The records are to be repeated exactly, and any images in them are to be dropped.

------------------------------------------------------------------------

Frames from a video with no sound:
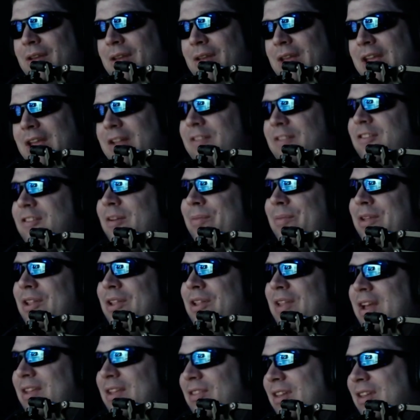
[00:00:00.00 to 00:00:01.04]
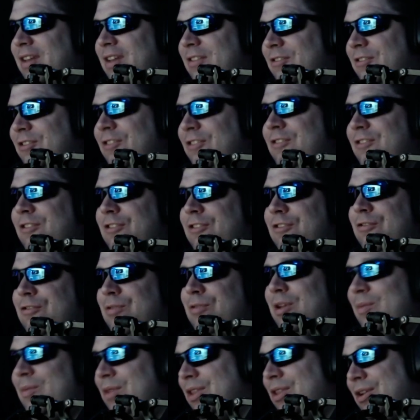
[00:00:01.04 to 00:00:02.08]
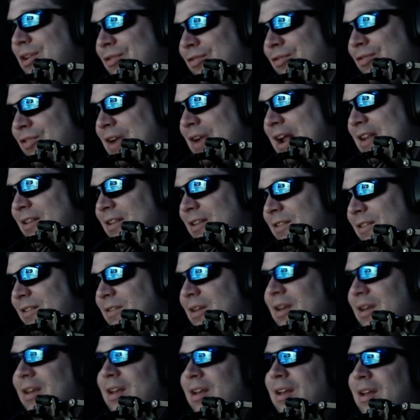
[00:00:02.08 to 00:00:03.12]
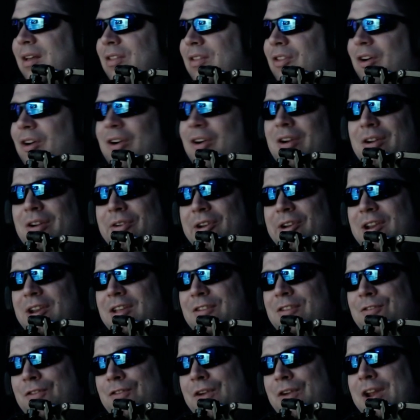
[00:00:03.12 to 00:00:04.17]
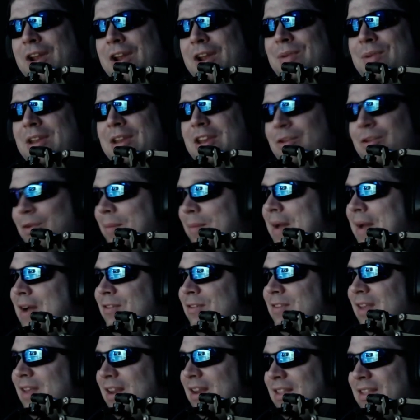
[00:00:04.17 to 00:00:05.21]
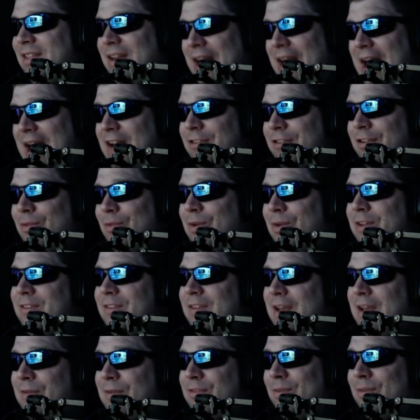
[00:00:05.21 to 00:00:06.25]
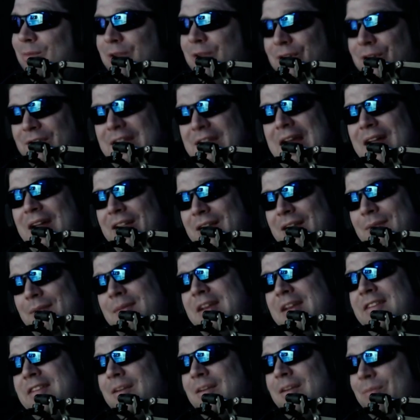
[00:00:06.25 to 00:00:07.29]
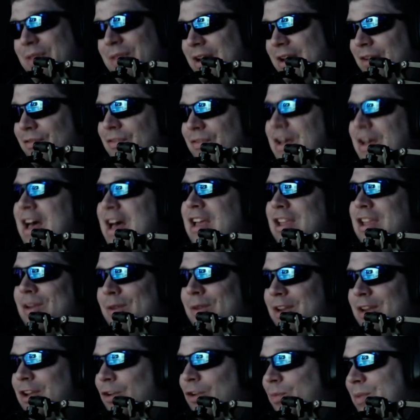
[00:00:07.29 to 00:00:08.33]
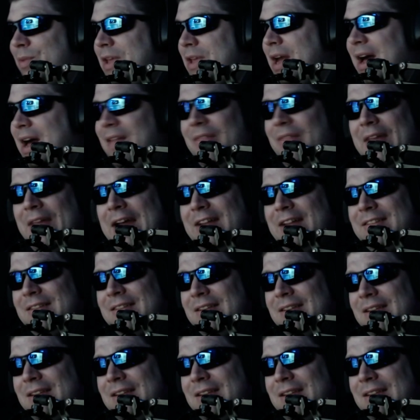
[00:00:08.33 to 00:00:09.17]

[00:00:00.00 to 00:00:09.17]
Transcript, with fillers: in something like this just to stream to their friends, the harder it is for anybody to amount to anything that actually wants to have some real talent and make something of value and go beyond that.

------------------------------------------------------------------------

» **Response below**
Frames from a video with no sound:
[00:00:00.00 to 00:00:01.04]
[00:00:01.04 to 00:00:02.08]
[00:00:02.08 to 00:00:03.12]
[00:00:03.12 to 00:00:04.17]
[00:00:04.17 to 00:00:05.21]
[00:00:05.21 to 00:00:06.25]
[00:00:06.25 to 00:00:07.29]
[00:00:07.29 to 00:00:08.33]
[00:00:08.33 to 00:00:09.17]

[00:00:00.00 to 00:00:09.17]
Transcript, with fillers: in something like this just to stream to their friends, the harder it is for anybody to amount to anything that actually wants to have some real talent and make something of value and go beyond that.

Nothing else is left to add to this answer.